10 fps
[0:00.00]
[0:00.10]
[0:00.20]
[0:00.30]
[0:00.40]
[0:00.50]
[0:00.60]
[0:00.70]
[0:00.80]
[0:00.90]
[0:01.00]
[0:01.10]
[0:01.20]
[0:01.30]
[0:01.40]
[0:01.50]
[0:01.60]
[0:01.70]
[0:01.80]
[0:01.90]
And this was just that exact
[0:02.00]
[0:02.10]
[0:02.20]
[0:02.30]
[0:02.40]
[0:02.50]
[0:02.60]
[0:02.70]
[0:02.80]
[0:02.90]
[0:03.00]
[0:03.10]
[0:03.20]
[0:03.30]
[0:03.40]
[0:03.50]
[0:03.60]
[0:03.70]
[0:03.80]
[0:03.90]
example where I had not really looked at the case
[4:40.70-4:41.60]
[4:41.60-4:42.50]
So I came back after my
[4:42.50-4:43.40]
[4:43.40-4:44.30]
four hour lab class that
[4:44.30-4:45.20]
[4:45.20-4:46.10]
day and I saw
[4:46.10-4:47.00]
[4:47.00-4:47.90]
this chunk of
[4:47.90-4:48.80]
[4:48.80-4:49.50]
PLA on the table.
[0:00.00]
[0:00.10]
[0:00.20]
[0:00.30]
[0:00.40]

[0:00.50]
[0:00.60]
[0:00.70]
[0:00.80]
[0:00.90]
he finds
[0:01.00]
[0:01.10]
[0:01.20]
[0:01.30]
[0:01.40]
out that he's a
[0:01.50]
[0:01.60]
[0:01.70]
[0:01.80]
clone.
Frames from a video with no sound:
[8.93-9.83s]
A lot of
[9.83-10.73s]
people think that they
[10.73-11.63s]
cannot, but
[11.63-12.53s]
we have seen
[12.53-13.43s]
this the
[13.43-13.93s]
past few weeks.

------------------------------------------------------------------------

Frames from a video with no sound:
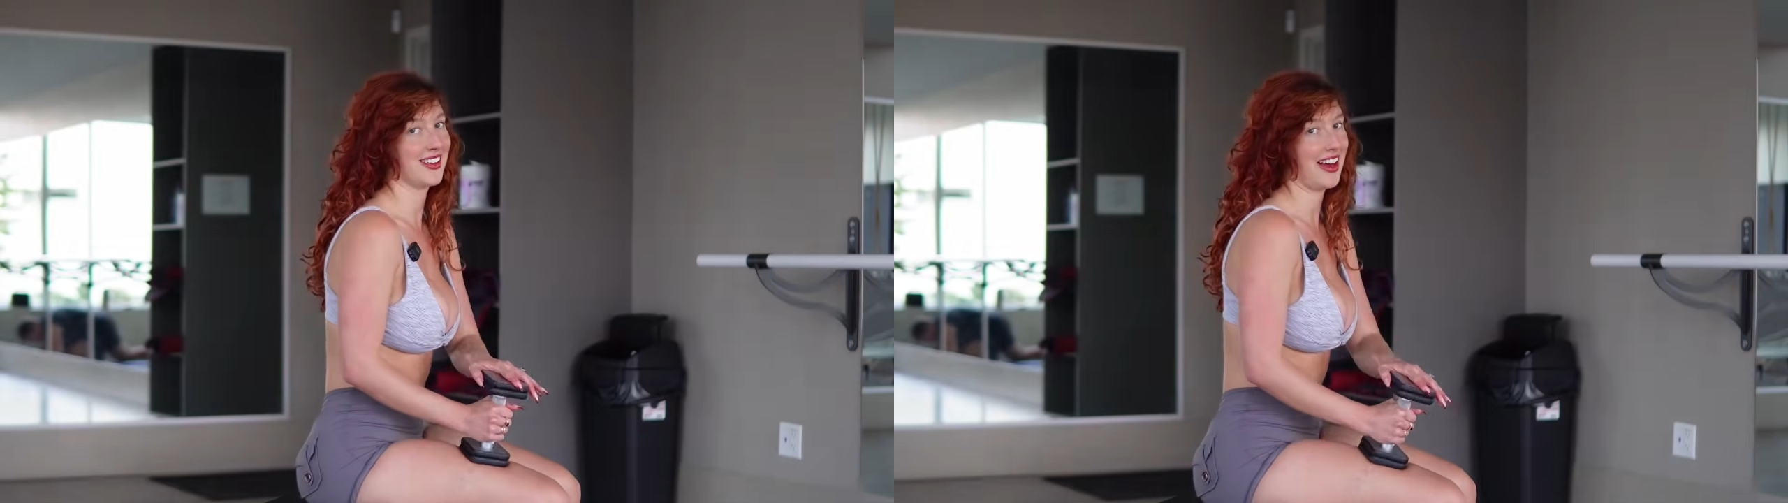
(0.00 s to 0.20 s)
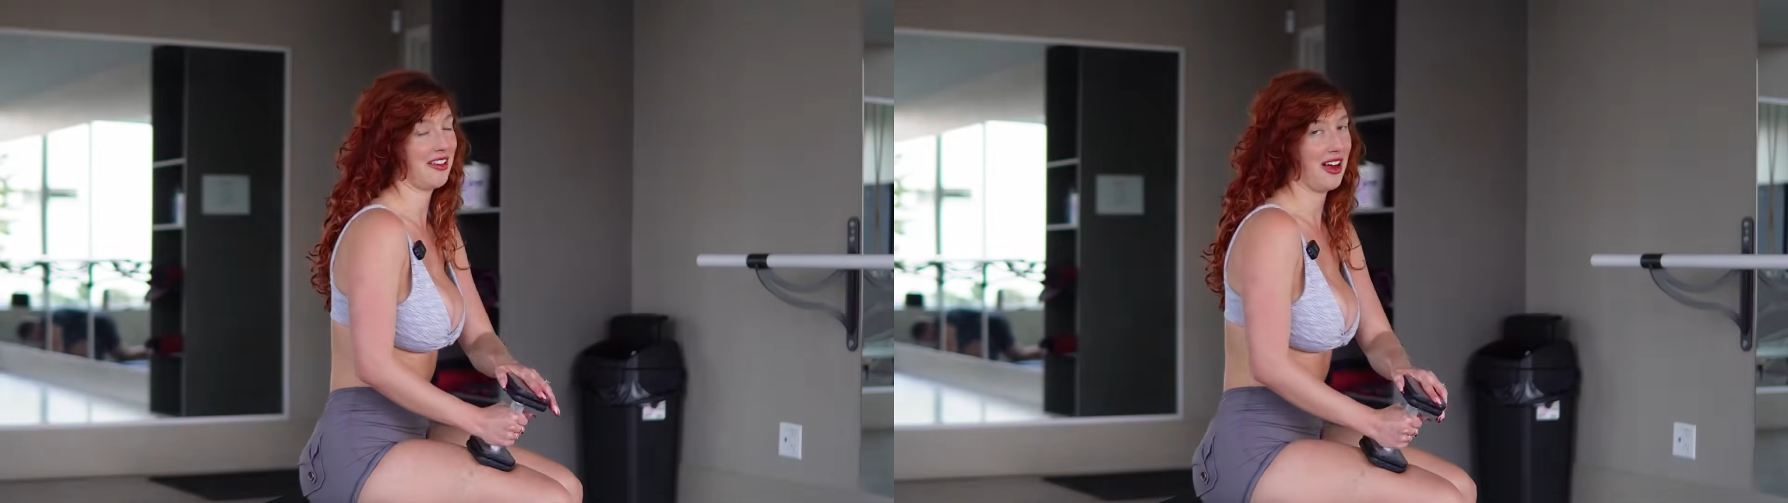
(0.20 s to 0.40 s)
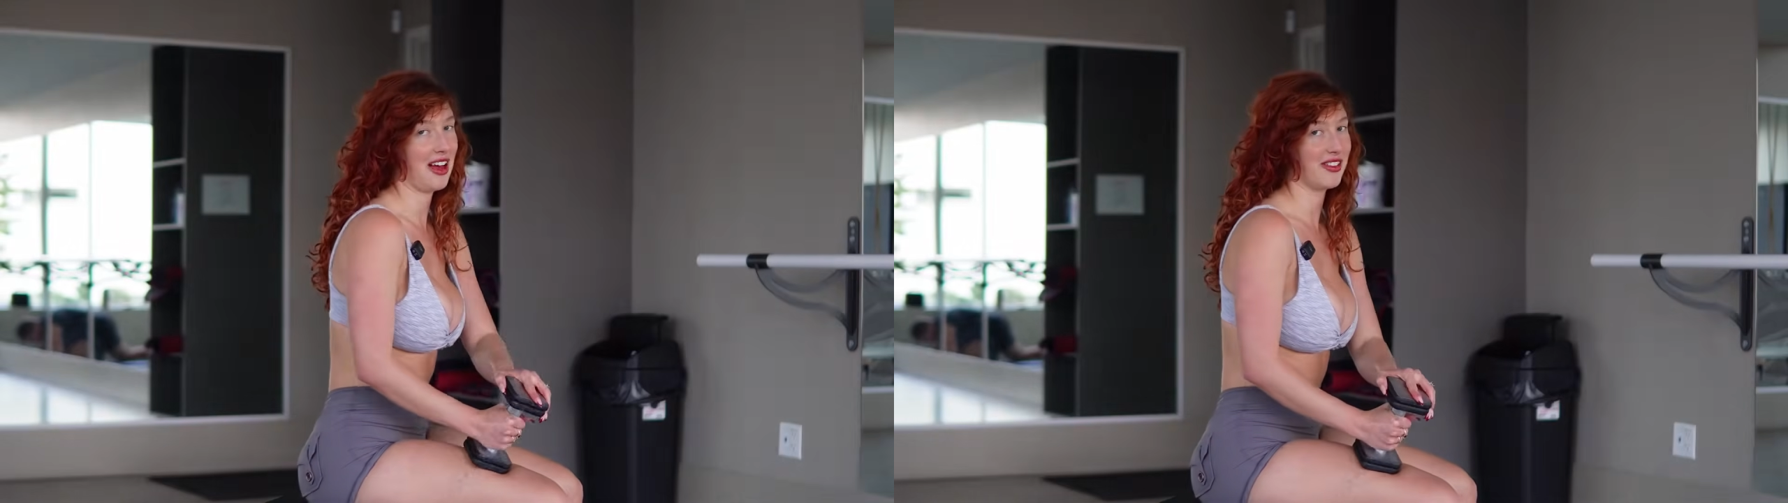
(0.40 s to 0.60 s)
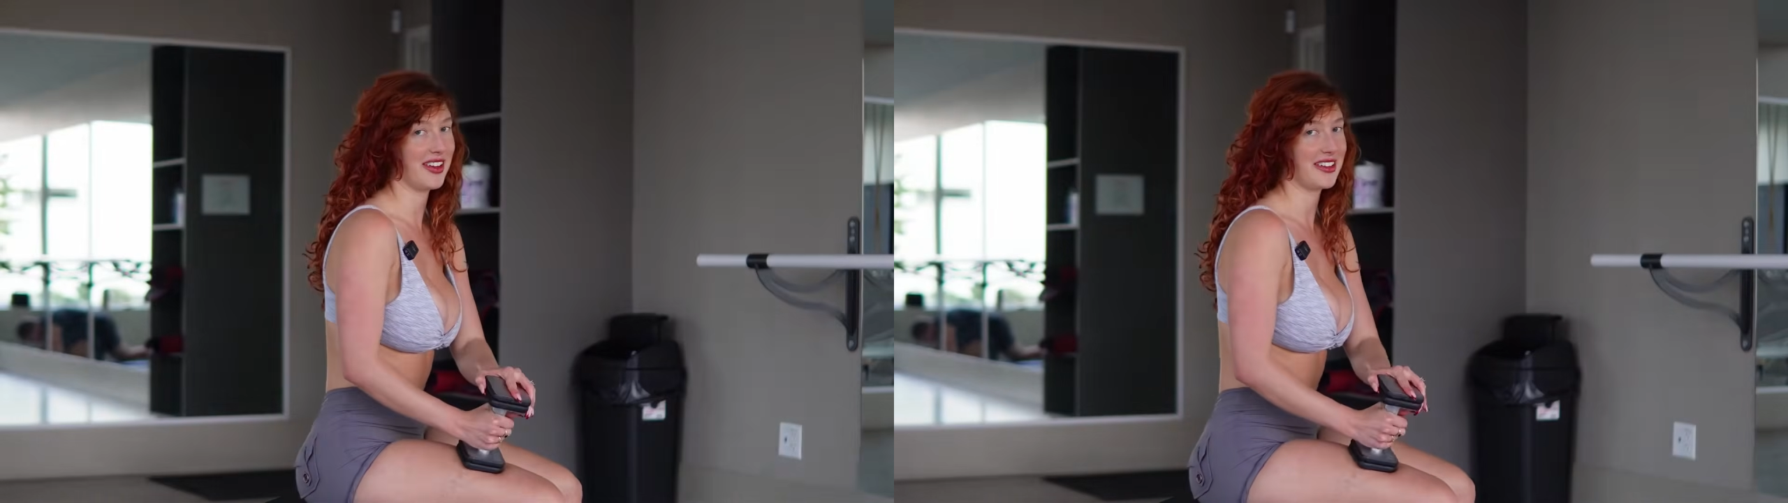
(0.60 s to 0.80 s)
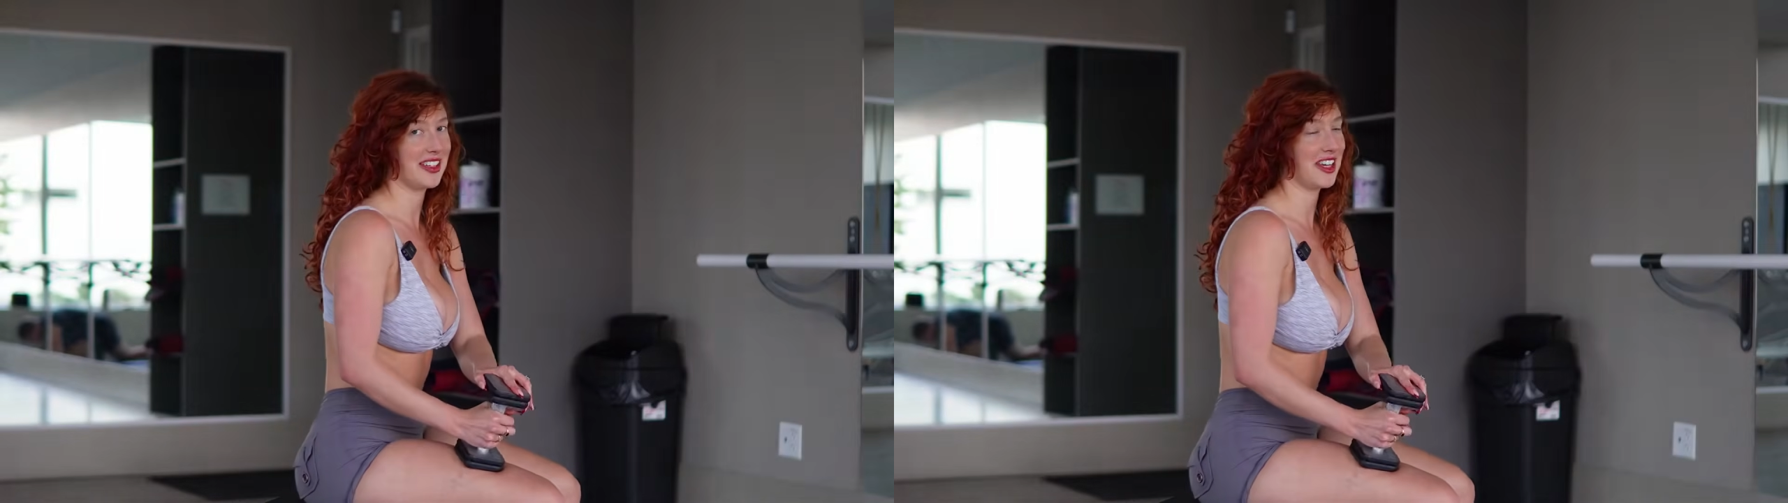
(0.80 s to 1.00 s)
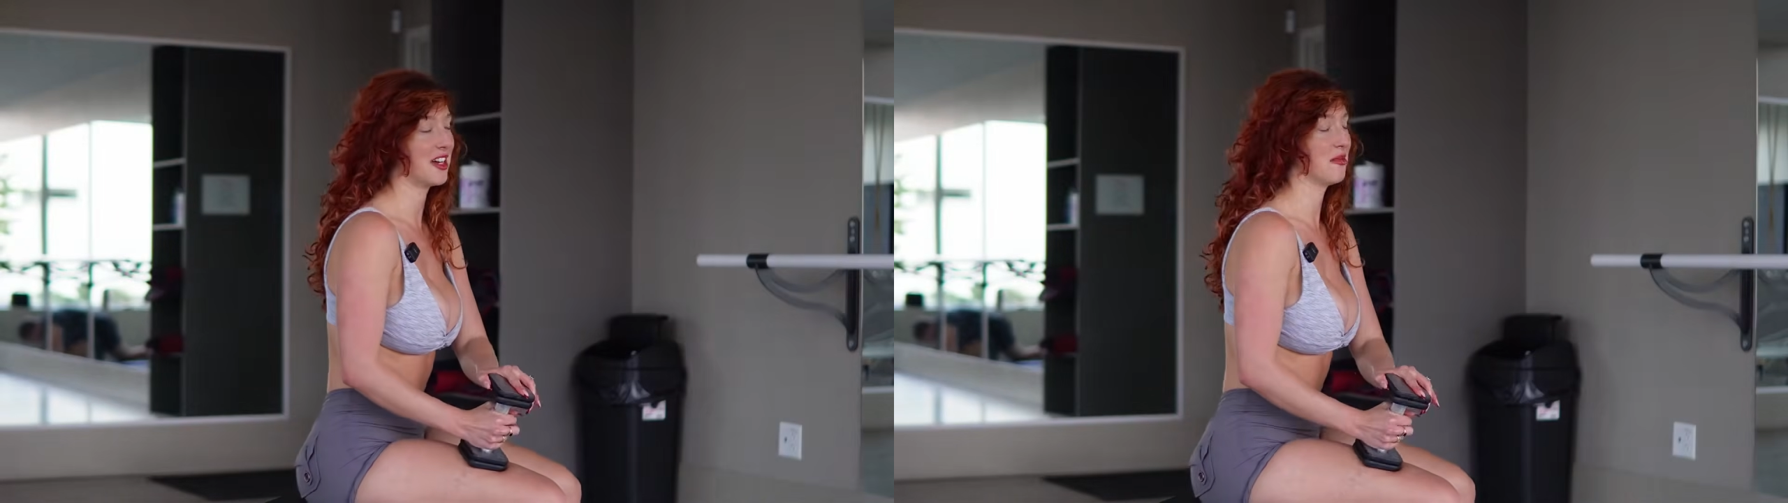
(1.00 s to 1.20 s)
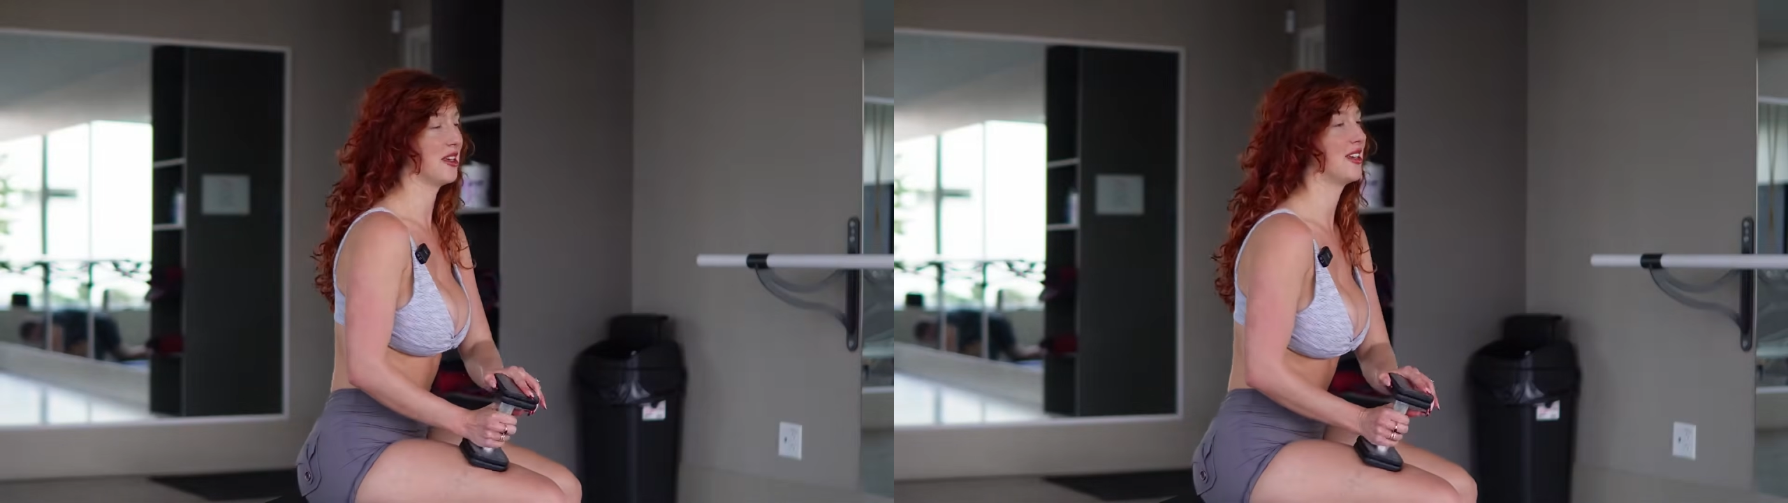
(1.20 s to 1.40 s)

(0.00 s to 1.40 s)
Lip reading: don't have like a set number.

------------------------------------------------------------------------

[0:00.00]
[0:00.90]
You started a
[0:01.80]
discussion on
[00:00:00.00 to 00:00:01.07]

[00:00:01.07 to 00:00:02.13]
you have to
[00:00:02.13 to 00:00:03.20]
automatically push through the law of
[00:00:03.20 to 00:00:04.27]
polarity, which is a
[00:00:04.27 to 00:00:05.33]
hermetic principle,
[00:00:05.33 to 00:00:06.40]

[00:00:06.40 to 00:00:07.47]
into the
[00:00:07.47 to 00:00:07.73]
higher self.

------------------------------------------------------------------------

Please transcribe exactly the part of the records that opens with the line containing "(0.00 s to 0.20 s)" and closes with the line containing "Lip reading: don't have like a set number.", both ends included, and leave out the pictures.

(0.00 s to 0.20 s)
(0.20 s to 0.40 s)
(0.40 s to 0.60 s)
(0.60 s to 0.80 s)
(0.80 s to 1.00 s)
(1.00 s to 1.20 s)
(1.20 s to 1.40 s)

(0.00 s to 1.40 s)
Lip reading: don't have like a set number.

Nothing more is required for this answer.